But then came the end of our trip... rolled back into everyday live (yuk) and couldn't find the time. And to be honestly, we are still very impressed (in a not so good way) of what happened in Congo.
I hope to post it anytime soon though.

Anyway, to make a long story short: think twice about going trough Congo. Technical 4x4 driving in the midst of Africa is fun. Just don't forget you are in for at least a month of very hard moving, will you still think that is fun? Do you think tipping your car on its side is fun? You'd better, we had days were we tipped our car over more then 5 times. You get used to the sound of crunching bodywork though ;-)

There is NO spot in the middle where you can relax.

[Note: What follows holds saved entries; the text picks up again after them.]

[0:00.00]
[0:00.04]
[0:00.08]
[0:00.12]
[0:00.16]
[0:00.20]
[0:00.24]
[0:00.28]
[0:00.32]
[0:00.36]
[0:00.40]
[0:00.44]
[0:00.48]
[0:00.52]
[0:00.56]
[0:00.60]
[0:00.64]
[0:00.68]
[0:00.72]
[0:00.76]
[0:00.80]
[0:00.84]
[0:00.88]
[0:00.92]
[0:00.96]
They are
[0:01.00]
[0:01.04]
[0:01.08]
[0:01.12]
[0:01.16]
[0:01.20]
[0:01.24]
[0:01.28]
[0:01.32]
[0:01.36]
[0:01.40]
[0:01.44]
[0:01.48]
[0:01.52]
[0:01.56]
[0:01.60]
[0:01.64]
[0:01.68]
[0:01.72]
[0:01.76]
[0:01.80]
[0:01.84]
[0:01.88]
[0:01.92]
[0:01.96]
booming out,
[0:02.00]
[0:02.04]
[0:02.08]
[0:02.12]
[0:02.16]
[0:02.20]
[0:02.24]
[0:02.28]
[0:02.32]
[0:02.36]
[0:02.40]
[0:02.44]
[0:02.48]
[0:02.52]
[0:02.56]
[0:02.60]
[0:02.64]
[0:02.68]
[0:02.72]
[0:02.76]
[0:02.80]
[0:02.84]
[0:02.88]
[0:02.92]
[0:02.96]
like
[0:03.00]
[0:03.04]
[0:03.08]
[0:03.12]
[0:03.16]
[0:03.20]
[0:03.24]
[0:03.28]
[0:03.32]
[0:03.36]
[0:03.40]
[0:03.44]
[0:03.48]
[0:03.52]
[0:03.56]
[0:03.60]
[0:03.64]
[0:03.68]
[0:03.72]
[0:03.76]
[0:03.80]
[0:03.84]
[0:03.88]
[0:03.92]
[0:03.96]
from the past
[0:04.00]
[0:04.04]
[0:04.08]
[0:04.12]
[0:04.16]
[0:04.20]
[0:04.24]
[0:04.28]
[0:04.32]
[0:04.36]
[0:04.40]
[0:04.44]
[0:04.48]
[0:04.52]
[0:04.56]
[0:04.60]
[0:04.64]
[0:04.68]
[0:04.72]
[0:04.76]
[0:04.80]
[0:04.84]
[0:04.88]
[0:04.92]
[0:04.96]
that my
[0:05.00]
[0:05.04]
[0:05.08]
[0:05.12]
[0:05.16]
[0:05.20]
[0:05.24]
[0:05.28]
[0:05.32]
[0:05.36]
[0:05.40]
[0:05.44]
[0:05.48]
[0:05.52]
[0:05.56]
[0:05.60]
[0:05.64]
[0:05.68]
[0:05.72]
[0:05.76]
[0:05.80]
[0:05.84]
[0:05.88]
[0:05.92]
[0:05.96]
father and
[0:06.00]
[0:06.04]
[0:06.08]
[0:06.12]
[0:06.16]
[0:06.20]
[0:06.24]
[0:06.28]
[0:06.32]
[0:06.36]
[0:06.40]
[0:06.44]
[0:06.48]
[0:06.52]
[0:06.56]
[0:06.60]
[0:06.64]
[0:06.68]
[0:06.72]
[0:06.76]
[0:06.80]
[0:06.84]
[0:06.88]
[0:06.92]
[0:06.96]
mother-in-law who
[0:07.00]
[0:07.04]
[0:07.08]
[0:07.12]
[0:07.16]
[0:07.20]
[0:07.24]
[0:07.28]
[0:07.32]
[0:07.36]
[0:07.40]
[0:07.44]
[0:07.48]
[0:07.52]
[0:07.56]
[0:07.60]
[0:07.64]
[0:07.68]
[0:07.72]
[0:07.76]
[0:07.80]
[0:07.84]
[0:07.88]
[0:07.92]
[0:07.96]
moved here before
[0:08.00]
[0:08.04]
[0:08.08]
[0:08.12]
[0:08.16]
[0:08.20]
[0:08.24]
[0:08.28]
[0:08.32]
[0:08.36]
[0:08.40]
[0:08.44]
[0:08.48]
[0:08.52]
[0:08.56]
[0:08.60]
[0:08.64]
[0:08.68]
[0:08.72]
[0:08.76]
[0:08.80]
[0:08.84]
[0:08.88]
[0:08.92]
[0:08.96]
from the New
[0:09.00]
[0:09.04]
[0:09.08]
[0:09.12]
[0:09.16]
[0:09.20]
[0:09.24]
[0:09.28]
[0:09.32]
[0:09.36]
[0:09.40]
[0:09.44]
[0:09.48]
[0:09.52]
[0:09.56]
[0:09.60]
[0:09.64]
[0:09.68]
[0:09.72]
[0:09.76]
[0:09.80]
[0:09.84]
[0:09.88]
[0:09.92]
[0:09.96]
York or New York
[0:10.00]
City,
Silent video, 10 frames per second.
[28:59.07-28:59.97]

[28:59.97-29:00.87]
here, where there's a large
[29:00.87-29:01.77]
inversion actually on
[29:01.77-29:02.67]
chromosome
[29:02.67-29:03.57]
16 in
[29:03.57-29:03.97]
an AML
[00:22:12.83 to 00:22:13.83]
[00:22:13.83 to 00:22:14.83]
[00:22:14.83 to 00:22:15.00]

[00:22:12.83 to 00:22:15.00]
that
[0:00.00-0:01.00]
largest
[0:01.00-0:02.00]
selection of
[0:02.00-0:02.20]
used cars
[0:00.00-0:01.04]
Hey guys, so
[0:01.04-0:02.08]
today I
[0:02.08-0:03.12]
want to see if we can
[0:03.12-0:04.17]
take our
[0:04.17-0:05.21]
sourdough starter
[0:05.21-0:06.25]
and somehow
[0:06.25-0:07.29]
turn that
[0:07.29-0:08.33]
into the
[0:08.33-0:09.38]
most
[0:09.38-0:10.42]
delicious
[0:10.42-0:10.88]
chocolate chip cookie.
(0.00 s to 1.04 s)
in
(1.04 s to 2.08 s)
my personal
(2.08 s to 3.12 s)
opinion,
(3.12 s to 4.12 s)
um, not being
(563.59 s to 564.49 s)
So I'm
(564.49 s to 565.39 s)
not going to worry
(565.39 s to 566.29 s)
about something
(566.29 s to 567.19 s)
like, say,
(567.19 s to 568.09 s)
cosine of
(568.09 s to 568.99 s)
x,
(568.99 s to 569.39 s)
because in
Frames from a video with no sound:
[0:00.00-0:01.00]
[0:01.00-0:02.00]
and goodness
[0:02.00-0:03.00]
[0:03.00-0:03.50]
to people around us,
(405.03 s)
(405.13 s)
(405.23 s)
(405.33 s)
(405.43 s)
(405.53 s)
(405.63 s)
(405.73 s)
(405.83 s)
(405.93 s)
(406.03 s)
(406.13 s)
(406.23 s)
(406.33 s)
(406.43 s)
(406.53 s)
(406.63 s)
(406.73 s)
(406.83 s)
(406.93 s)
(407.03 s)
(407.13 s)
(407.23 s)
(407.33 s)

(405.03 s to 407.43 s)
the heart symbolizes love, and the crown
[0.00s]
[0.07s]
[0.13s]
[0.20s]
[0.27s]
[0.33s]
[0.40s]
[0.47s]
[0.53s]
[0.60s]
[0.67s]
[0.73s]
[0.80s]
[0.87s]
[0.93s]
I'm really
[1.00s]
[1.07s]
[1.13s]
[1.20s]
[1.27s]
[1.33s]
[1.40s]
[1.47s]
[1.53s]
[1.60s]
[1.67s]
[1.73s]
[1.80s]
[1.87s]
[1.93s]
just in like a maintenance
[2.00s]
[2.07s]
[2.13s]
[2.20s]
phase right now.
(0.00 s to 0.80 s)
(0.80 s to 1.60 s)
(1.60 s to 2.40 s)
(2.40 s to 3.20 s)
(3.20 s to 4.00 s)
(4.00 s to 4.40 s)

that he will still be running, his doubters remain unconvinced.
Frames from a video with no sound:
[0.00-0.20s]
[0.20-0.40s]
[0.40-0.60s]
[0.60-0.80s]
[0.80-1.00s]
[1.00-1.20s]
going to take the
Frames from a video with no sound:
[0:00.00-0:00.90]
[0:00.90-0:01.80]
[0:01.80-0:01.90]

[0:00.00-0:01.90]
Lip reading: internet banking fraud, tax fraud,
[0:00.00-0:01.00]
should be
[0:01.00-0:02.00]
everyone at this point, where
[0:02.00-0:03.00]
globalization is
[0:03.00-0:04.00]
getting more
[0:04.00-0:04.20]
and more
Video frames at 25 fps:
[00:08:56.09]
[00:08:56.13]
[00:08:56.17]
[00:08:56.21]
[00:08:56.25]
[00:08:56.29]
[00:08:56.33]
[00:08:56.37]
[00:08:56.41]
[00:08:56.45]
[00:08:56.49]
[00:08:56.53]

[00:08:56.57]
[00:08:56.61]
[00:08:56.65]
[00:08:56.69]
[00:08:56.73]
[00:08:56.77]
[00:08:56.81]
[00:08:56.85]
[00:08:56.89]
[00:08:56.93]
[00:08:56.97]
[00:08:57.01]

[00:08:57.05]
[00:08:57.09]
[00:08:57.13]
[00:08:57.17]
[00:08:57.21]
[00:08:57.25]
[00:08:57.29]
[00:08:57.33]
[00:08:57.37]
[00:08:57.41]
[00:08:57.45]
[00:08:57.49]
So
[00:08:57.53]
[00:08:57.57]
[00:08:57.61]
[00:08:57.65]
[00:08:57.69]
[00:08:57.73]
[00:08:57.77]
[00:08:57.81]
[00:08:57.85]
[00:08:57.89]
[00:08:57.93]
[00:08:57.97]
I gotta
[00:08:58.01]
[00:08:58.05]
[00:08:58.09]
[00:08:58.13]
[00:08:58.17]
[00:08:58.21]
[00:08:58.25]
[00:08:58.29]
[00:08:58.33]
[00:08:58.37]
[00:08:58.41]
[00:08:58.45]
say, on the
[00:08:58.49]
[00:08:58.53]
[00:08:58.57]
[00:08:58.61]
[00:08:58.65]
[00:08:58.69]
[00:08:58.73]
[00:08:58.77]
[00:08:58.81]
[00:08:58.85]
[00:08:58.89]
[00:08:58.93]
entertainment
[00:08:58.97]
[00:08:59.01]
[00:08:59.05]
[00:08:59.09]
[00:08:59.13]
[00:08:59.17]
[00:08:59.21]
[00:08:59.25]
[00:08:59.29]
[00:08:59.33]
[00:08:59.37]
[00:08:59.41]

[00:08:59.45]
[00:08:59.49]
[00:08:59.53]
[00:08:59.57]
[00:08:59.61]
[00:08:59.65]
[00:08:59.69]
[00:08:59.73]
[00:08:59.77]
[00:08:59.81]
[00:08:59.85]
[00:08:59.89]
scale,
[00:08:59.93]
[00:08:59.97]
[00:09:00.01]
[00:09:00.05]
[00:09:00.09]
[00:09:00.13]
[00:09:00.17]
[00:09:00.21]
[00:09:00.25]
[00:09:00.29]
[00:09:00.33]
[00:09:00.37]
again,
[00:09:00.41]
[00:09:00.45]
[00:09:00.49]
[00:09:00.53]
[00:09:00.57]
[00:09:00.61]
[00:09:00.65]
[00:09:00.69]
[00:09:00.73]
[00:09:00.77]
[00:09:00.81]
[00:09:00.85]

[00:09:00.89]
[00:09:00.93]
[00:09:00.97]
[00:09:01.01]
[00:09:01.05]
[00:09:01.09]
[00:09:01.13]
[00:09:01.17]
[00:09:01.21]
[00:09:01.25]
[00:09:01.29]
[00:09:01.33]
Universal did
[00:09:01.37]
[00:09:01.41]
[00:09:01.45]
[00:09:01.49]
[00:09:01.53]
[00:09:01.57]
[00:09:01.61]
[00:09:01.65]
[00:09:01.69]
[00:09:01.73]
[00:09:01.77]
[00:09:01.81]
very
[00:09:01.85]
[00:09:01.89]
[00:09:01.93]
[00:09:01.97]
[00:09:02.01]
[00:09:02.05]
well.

You will be confronted with a lot of misery. You are bound to have problem with the people. Problem with the officials is guaranteed. Police/army/etc... are tricky people, they make the Nigerian police look like angles. Damage to a car is impossible to avoid. If you break down, you are in major trouble and you will have to choose between abandoning the car or forking out huge amounts of money to get the logistics aranged.

Trying to avoid rainy season could help ofcourse :-)

When travelling on a bike you will spend a lot of time looking for fuel. I'd say 500km would be the minimum range. There are a few towns where they normally have fuel. It is not unusual to be out of fuel for a few months though. Fuel will be very dirty and very expensive (>2 euro a liter).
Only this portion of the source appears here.